Hak ve batıldan herhangi birini seçmek şahsın kendi iradesiyle karar verdiği bir tercihtir. İnsanların zorlanması belli bir noktaya kadardır. Aşağıdaki ayetlerde geçtiği üzere insanlar yürüyeceği yolu kendileri seçiyor. Kürtlerin dinlerine tümüyle ters olan bir parti Kürtler adına ortaya çıkmış ve onların inancına her türlü hakareti yapıyor. Onların Peygamberine (sav) hakaret ediyor. Astıkları afişlerle O’nu (sav), zinakar gösteriyorlar. Nerede bir İslam dininin düşmanı varsa Kürtlerin başına aday gösteriyorlar. Yezidi ve diğer dini azınlıklardan olan adayları Müslüman Kürtlerin liderleri yapıyorlar. Buna rağmen Kürtler % 80 civarında onları destekliyorlar. Haberlerin çok hızlı yayıldığı günümüzde kimse diyebilir mi benim, Diyarbakır da asılan afişten haberim yoktu. Camide Hz.
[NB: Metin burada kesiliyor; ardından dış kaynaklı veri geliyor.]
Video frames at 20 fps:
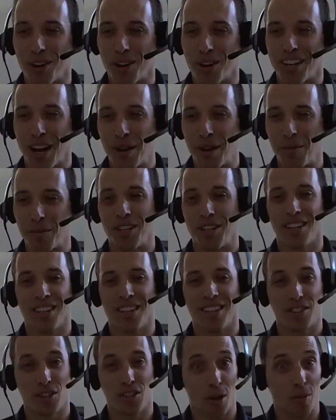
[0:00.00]
time
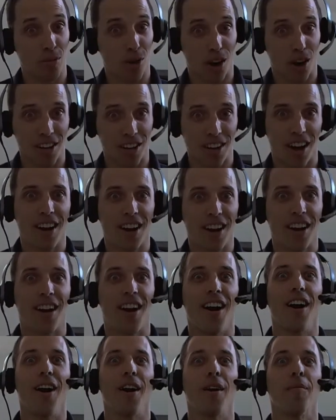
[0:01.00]
reading
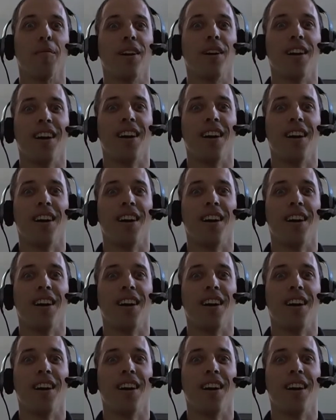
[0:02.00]
JohnBerardi.com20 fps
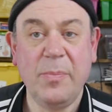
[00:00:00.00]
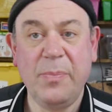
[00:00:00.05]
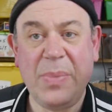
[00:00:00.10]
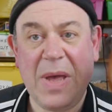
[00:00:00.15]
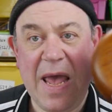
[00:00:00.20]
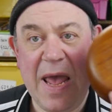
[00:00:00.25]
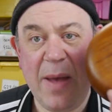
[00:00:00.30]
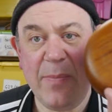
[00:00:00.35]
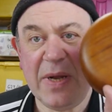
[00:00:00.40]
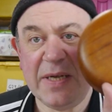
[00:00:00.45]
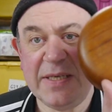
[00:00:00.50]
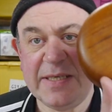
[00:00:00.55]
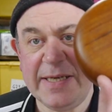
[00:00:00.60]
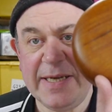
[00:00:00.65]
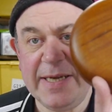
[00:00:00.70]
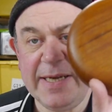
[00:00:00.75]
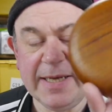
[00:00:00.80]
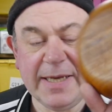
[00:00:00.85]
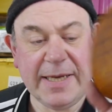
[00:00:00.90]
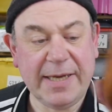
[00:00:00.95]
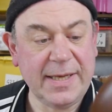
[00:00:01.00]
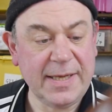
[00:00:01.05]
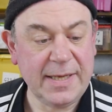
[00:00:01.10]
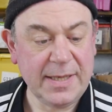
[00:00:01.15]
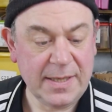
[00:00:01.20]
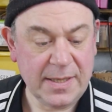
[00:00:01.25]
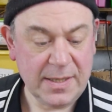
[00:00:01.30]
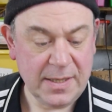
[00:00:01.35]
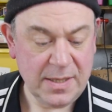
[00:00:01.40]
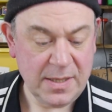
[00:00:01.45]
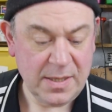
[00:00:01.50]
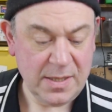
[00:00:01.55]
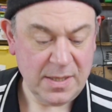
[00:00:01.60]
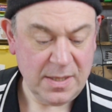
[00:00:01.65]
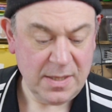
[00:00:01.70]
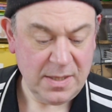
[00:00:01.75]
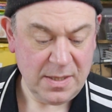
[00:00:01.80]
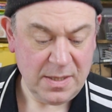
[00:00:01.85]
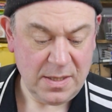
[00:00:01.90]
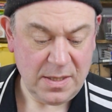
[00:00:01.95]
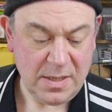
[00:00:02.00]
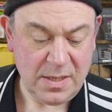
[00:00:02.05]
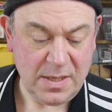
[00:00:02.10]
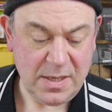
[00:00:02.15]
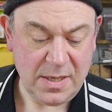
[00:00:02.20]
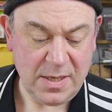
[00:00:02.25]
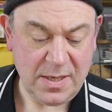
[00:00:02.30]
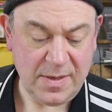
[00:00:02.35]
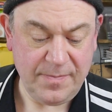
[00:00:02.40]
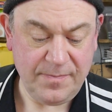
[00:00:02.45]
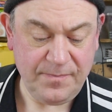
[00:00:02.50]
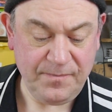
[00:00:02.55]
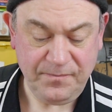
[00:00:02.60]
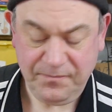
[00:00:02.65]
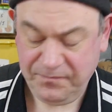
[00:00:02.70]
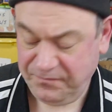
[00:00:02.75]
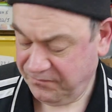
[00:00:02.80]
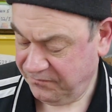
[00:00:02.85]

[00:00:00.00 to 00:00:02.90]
Bear Matique. Um,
Muhammed (sav)’e hakaret eden afişleri asan zihniyeti lanetleyen İmamlara tepki gösteren cami cemaatinden haberi olmayan var mı?
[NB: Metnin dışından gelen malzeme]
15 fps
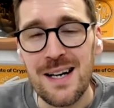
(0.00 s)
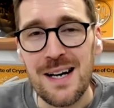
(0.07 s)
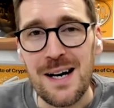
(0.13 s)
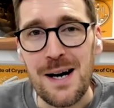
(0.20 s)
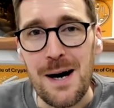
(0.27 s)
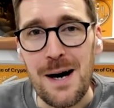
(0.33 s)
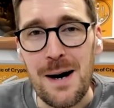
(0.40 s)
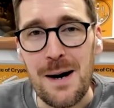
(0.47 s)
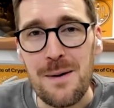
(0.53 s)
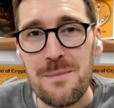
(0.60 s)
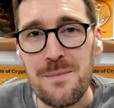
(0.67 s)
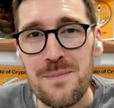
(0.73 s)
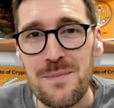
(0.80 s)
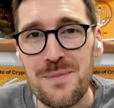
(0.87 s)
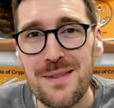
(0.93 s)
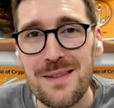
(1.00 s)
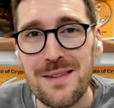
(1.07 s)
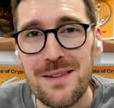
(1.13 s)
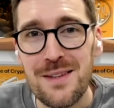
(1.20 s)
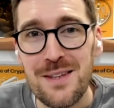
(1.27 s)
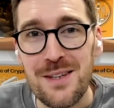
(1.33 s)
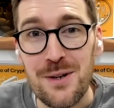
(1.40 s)
um,
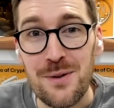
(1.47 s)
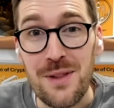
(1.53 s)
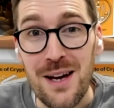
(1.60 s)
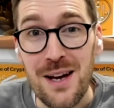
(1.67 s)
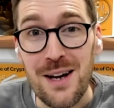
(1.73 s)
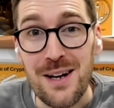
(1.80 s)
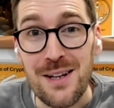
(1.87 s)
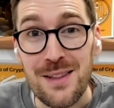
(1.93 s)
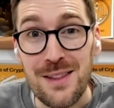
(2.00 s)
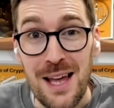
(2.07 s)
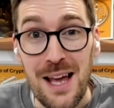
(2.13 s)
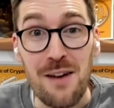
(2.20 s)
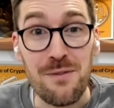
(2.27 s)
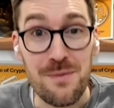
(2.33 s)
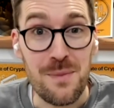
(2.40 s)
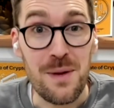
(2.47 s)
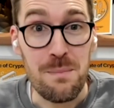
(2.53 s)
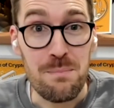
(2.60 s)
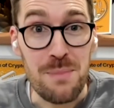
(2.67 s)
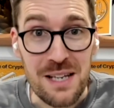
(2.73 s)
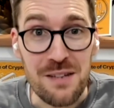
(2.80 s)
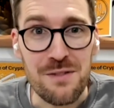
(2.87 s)
they have
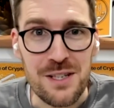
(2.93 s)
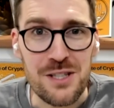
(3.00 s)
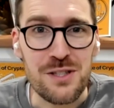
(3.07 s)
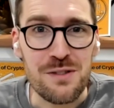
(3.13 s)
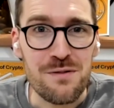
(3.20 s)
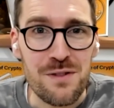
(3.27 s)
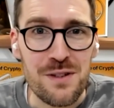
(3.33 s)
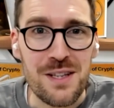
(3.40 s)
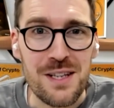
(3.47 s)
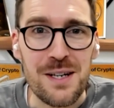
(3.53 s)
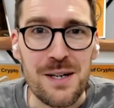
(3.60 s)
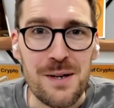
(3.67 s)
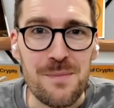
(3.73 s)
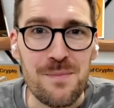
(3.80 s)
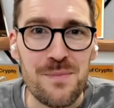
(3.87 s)
big vision for theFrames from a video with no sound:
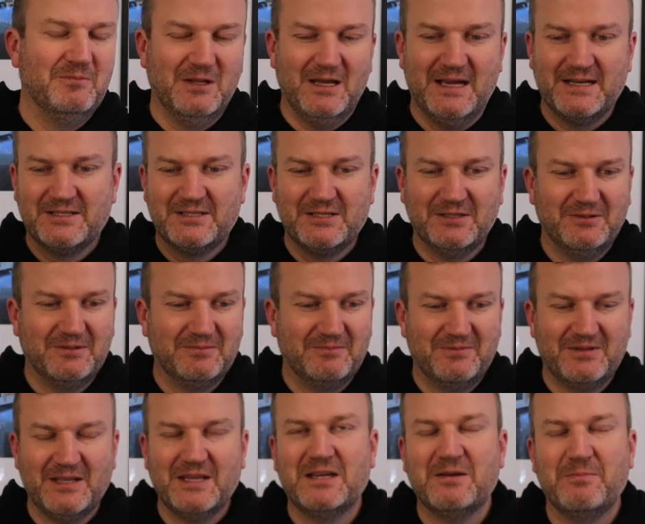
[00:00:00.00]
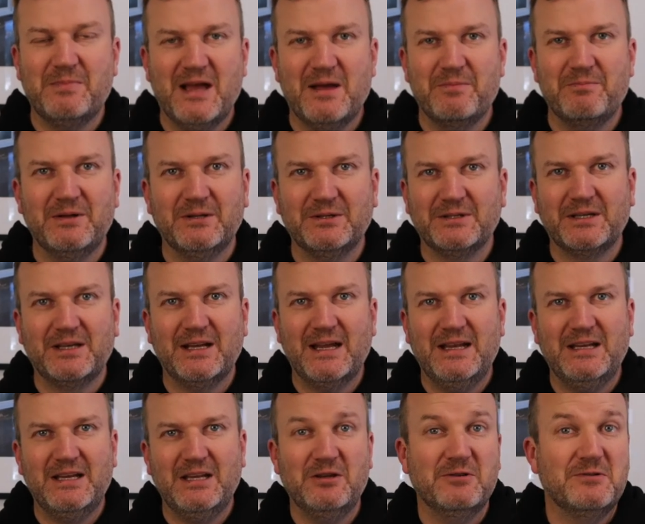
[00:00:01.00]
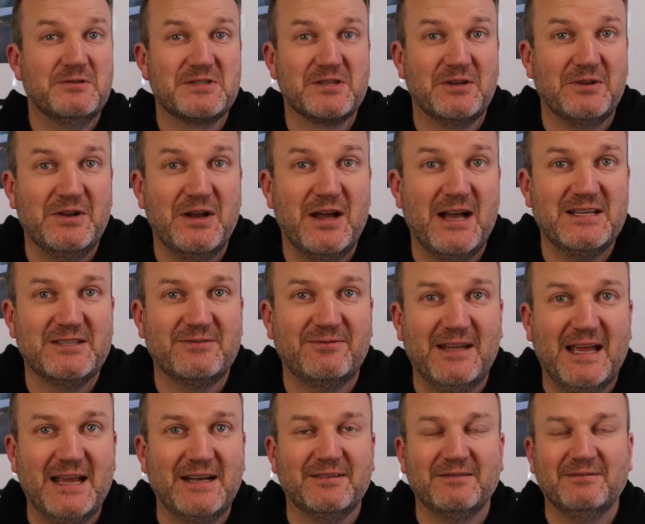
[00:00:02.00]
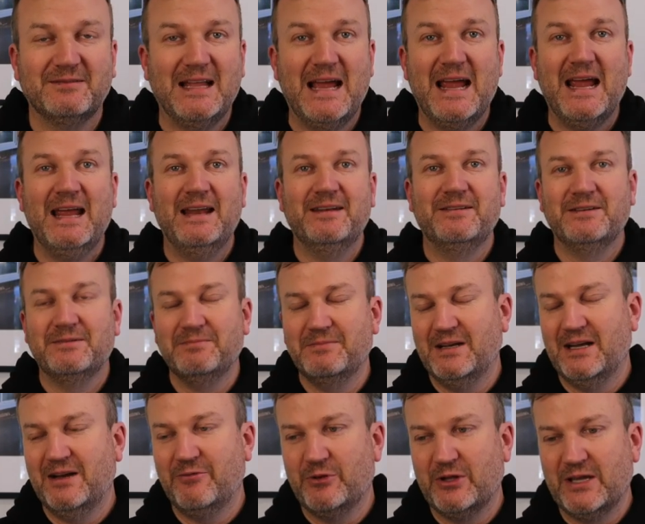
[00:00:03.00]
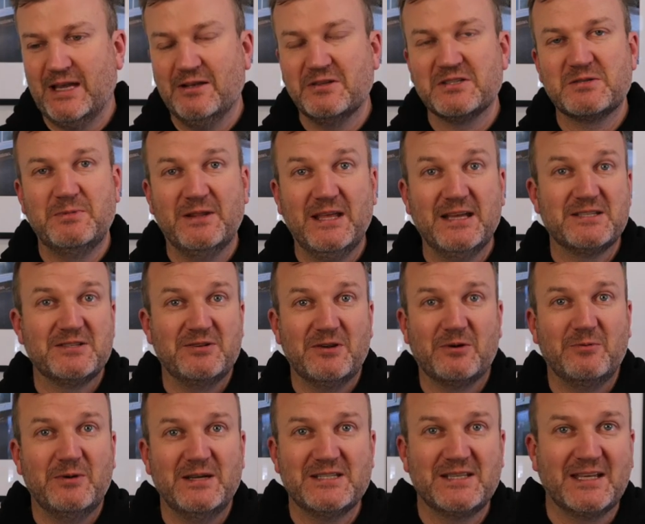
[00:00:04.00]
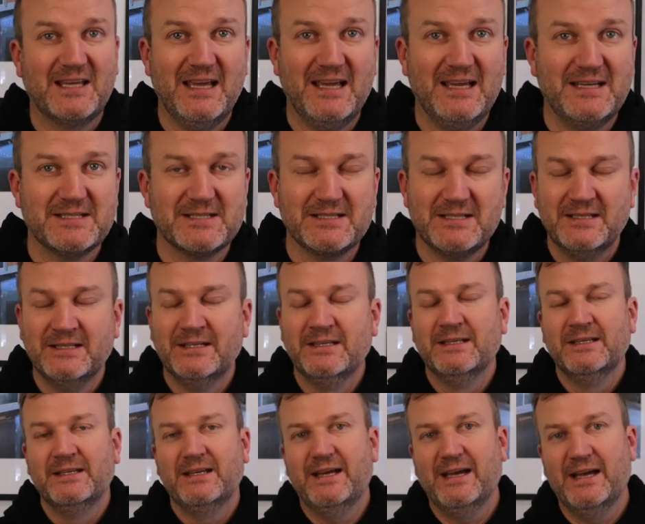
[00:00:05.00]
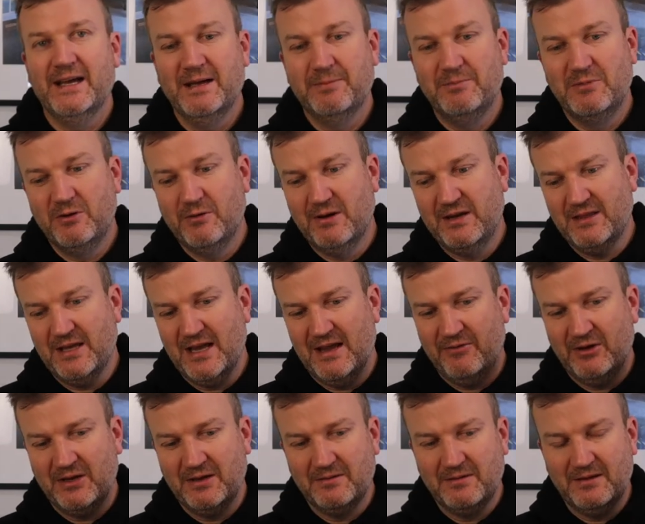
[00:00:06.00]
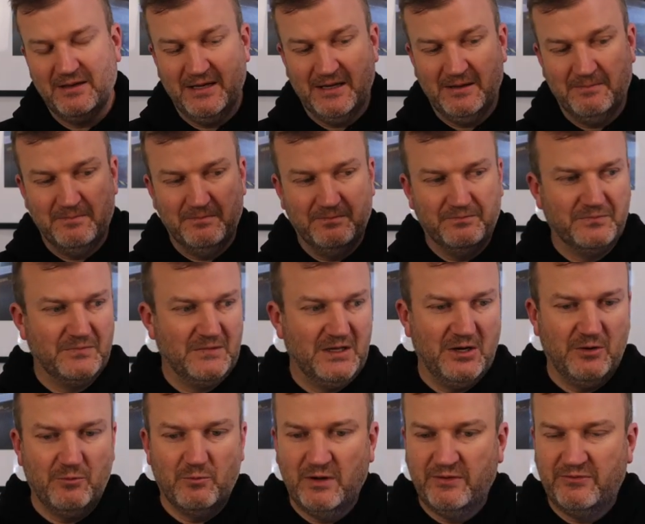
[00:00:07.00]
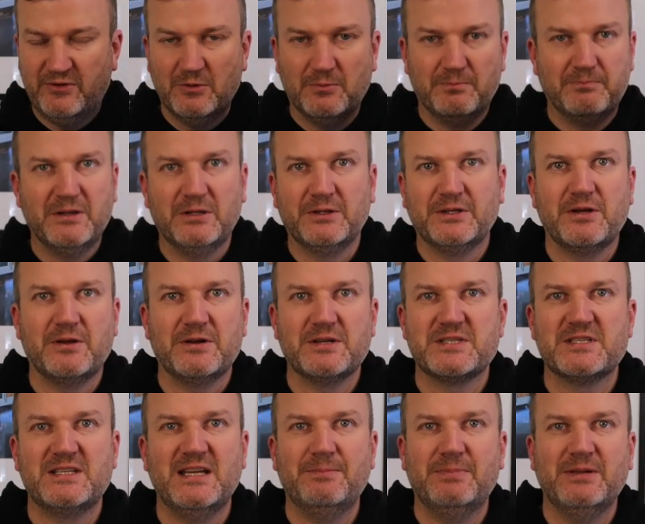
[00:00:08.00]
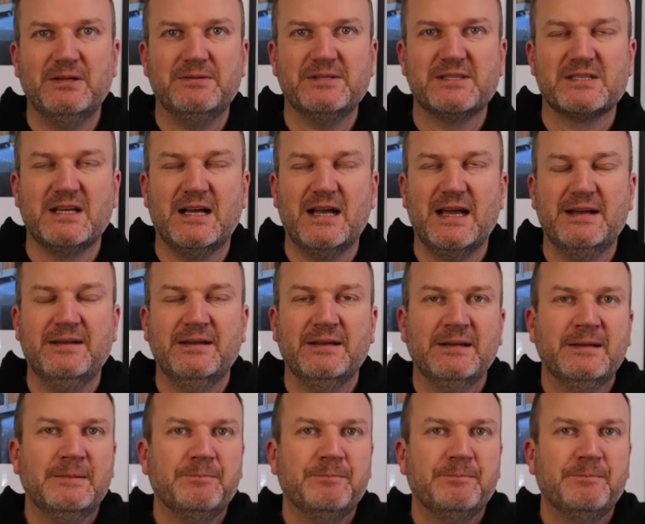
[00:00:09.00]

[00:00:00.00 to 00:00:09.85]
like to think about building ADUs on nice flat land and everything else, but that's not always the case. You're either having, if you're building on a steep hillside,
“Kâfirler: ‘Biz ne bu Kur'ân'a inanırız, ne de ondan öncekilere.’ dediler. Fakat o zalimler yakalanıp Rablerinin huzuruna durduruldukları zaman, birbirlerine söz atarken bir görsen! Bir taraftan zayıf düşürülenler, o büyüklük taslayanlara: ‘Siz olmasaydınız biz mutlaka mümin olurduk’ derler.” -Sebe’ Suresi: 31-
Zayıf düşürülenler, yani imkanlarını başkalarına peşkeş çekenler. Yani saf ve ahmak olanlar. Hadislerde, “Az kalmıştı fakirlik küfür olsaydı” diye geçiyor.
Bediüzzaman’ın “Mücadelemiz cehalet ve fakirlikledir” fakirlik cehaletten de daha berbattır. Fakirlerin mahallerine baktığımızda her türlü kötülük orada vardır. Kandırılan kız, kadın genç onlarındır. Hendek onların kapısında kazılıyor. Onların evleri karargah yapılıyor. Dağdaki kız çocukların hepsi fakirlerin kızlarıdır. Satılan kızlarda fakirlerindir. İki kuruş için eroin satan da fakirlerdir.
Zenginlerin illerine bakın. Kendilerini daha da zengin edeceklere oy veriyorlar. Antep, Urfa, İstanbul, Ankara vb. Hakkari, Şırnak, Diyarbakır, Batman vb. memleketleri fabrikalarla dolsun, insanları işsiz kalmasın diye tercih yaparken, diğerleri hendek kazılsın, yollar ve fabrikalar yapılmasın, gençler işsiz kalsın diye tercih yapıyorlar. Kapısının önündeki hendeği gören vatandaş diyebilir mi bunlar bizim iyiliğimizi istiyorlar.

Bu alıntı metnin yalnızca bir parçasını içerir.